La palabra “familia”, por ejemplo, que cuenta su historia por milenios en todas las culturas y latitudes, en Occidente ha sido deconstruida: se la ha vaciado de significado y se ha rellenado de no se sabe qué. Y no digamos “matrimonio”. Y esto no acontece impunemente, aunque miremos a otro lado para no ver sus dramáticas consecuencias personales y sociales. Cuando el individuo y su bienestar se convierten en la única brújula del andar por la vida, desaparecen los motivos de peso para muchas cosas, entre ellas para casarse, para tener hijos –¡con lo mal que está el mundo y lo que cuesta criarlos! – y para cuidar con cariño a los abuelos. Desarraigo por arriba y por abajo.

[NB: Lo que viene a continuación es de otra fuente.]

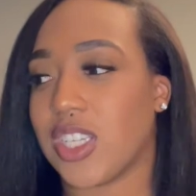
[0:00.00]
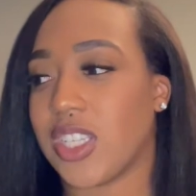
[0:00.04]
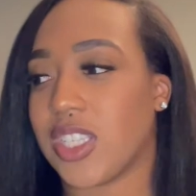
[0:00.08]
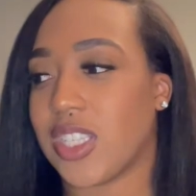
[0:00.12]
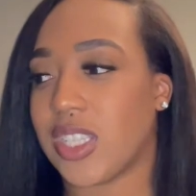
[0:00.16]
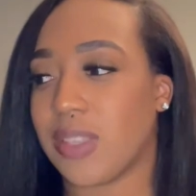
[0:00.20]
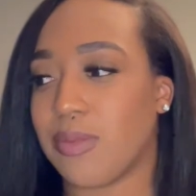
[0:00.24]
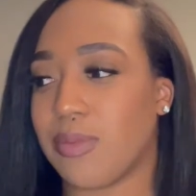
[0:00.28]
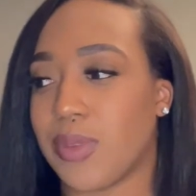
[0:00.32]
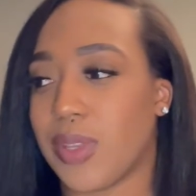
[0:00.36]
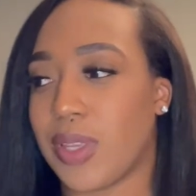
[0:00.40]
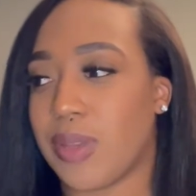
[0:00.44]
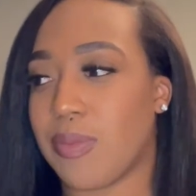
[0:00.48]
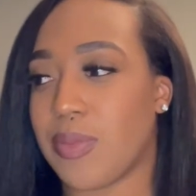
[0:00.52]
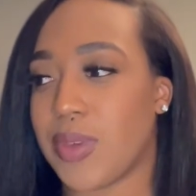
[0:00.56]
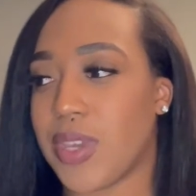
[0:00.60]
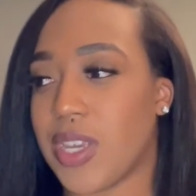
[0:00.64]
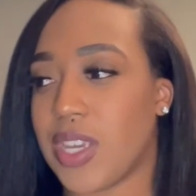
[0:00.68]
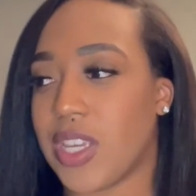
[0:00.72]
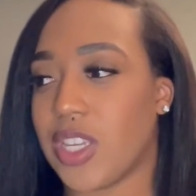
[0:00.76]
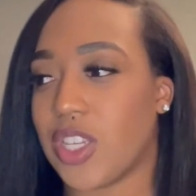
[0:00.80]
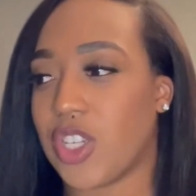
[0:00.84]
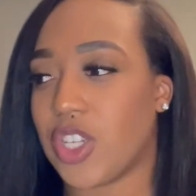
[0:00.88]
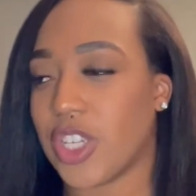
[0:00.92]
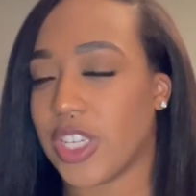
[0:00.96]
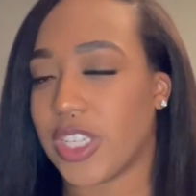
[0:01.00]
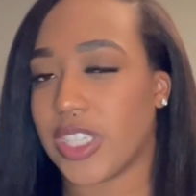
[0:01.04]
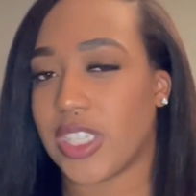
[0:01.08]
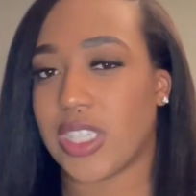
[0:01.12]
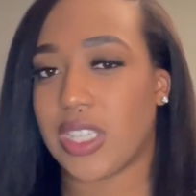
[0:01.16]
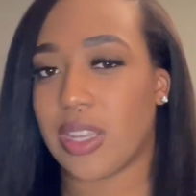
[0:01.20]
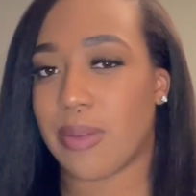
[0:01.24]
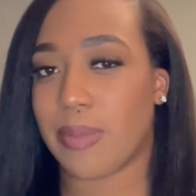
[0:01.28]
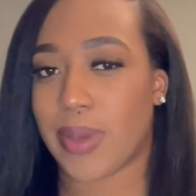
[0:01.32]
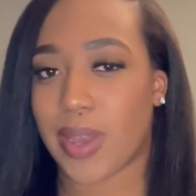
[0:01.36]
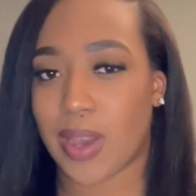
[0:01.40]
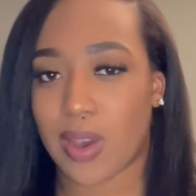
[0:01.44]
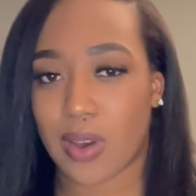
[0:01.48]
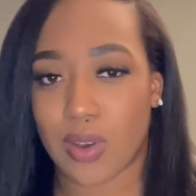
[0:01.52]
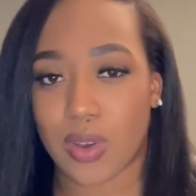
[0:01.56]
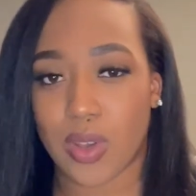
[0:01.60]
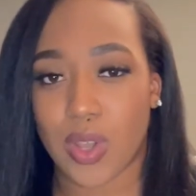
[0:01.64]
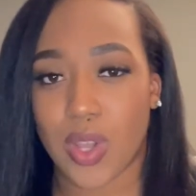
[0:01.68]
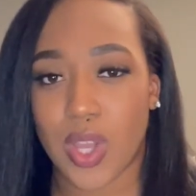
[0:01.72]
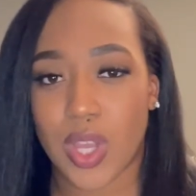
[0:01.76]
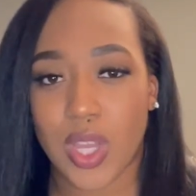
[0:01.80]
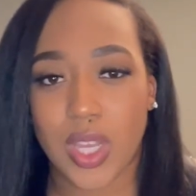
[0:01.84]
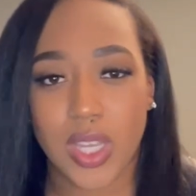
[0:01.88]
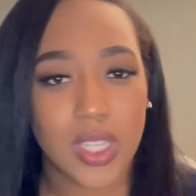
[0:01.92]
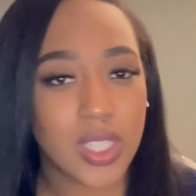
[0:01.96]
simply be just about
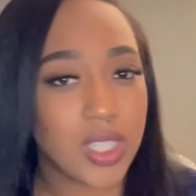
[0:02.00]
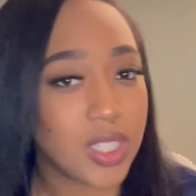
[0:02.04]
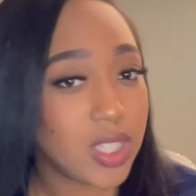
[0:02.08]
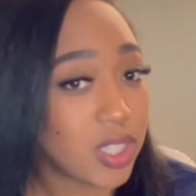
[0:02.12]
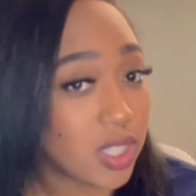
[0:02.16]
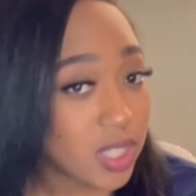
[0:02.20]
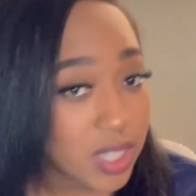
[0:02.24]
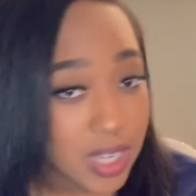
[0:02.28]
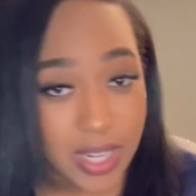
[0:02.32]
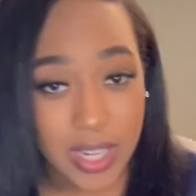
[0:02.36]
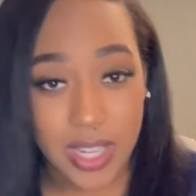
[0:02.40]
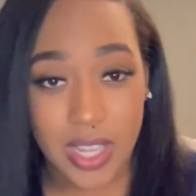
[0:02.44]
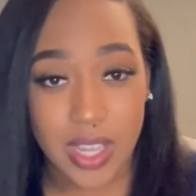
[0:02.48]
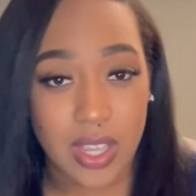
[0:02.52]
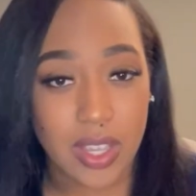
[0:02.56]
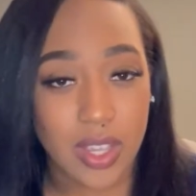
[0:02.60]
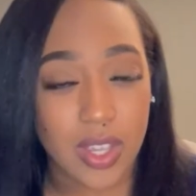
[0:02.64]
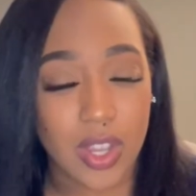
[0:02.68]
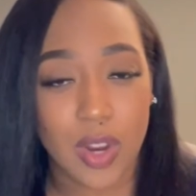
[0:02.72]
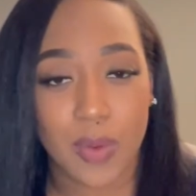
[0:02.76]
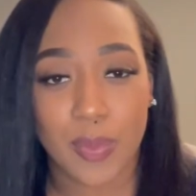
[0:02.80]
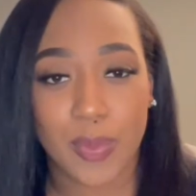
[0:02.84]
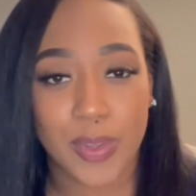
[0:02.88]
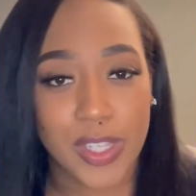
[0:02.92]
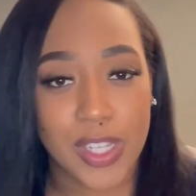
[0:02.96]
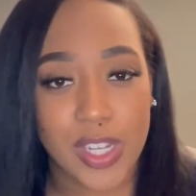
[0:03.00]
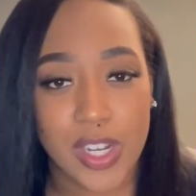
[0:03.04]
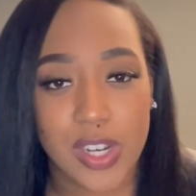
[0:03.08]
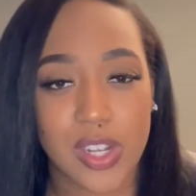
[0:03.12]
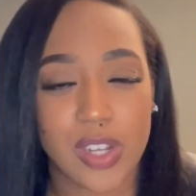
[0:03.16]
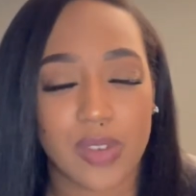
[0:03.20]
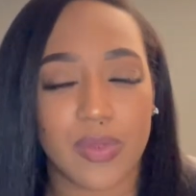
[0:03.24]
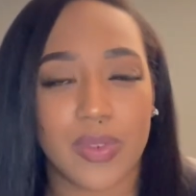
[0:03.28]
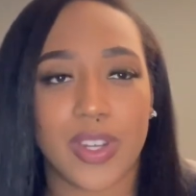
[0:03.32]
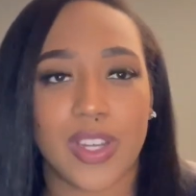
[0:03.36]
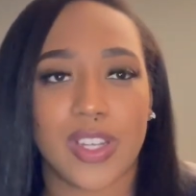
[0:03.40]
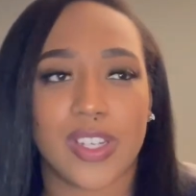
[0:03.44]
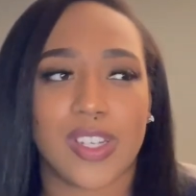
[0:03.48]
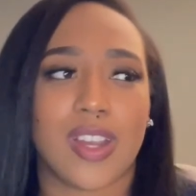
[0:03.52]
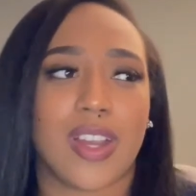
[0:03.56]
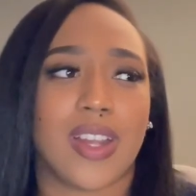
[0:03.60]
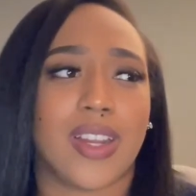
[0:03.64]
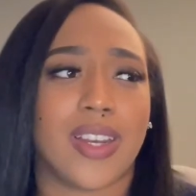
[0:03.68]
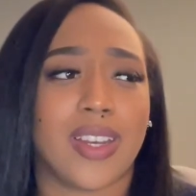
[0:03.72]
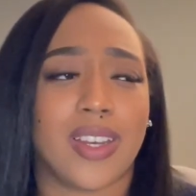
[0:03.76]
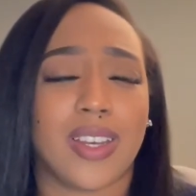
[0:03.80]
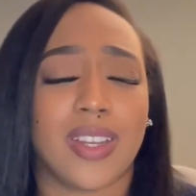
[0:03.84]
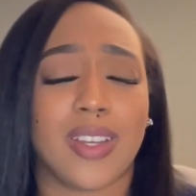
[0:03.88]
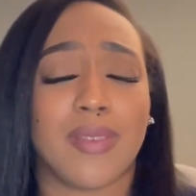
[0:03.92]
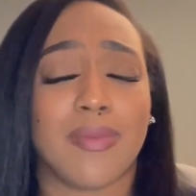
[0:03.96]
studying your material when you're talking
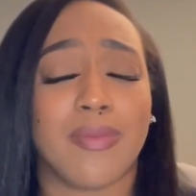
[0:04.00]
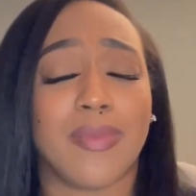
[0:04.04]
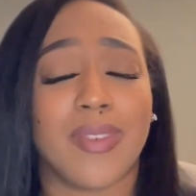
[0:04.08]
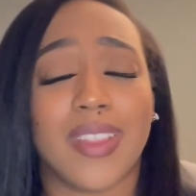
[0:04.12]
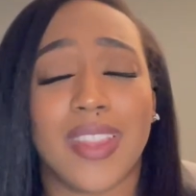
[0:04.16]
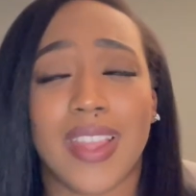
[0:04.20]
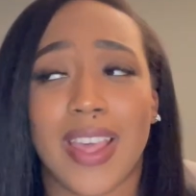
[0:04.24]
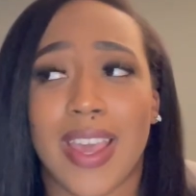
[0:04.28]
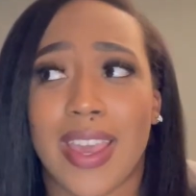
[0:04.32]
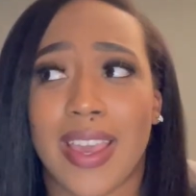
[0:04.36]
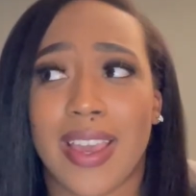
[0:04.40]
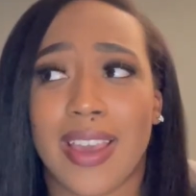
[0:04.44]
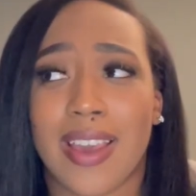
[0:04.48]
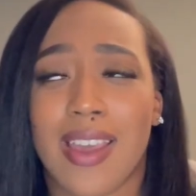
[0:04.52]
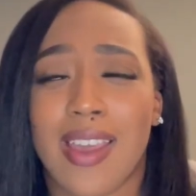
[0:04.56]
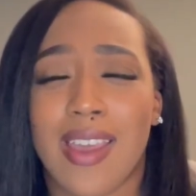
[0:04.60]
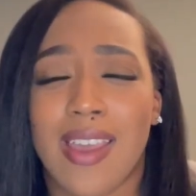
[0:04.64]
to them. Like,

Cuando lo único que importa es el “yo” –lo mío: yo, mi, me, conmigo; y el que venga detrás que arree– los demás resultan estorbos a mi bienestar. “El infierno son los otros”, escribió Sartre. Yo creo, sin embargo, que nuestro paisano Donoso Cortés era más certero cuando afirmaba que el infierno es el lugar donde solo se oye una palabra: “Yo”. Y cuando cada uno en la vida se repliega, como un erizo, sobre sí mismo, aquello, efectivamente, se convierte en un infierno. Justo lo contrario del mensaje que cada año nos refresca la Semana Santa: la entrega de Cristo, hasta la muerte, para darnos ejemplo de lo fecundo que es el servicio a los demás. Una entrega y un servicio, por cierto, en los que el dolor y la muerte no son la última palabra.

Cualquier casado sabe que la vida matrimonial, con toda su grandeza, está trufada de luces y de sombras; que requiere, como todo lo valioso en esta vida, paciencia, constancia, cariño, comprensión y perdón. Con su proverbial humor y su estilo paradójico escribió Chesterton: “Conozco muchos matrimonios felices; ninguno que se lleve bien”. Y un colega mío suele decir: “No entiendo a mi mujer, pero la quiero”. Pienso que, cuando se habla de convivencia y relaciones familiares, conviene huir de idealismos y utopías, de una especie de mística “ojalatera”: ojalá fuera joven, ojalá tuviera esta profesión o aquella otra, ojalá no tuviera ese carácter, ojalá mi mujer o mi marido fueran así o asá… Para la salud mental se recomienda atenerse sobriamente a lo que hay: estar a buenas con la realidad. Eso de “reinventarse” –tan de moda ahora– suena a huida cobarde y egoísta, cuando no a traición. Gregorio Luri, filósofo del sentido común e influencer, repite que “una familia normalita es un chollo psicológico”. El sentido común, en efecto, es hoy día una bicoca. Y parece que también una señal de rebeldía y de resistencia; una auténtica provocación a la sociedad líquida o gaseosa en que vivimos y nos novemos a velocidad de vértigo, pero sin saber a dónde va.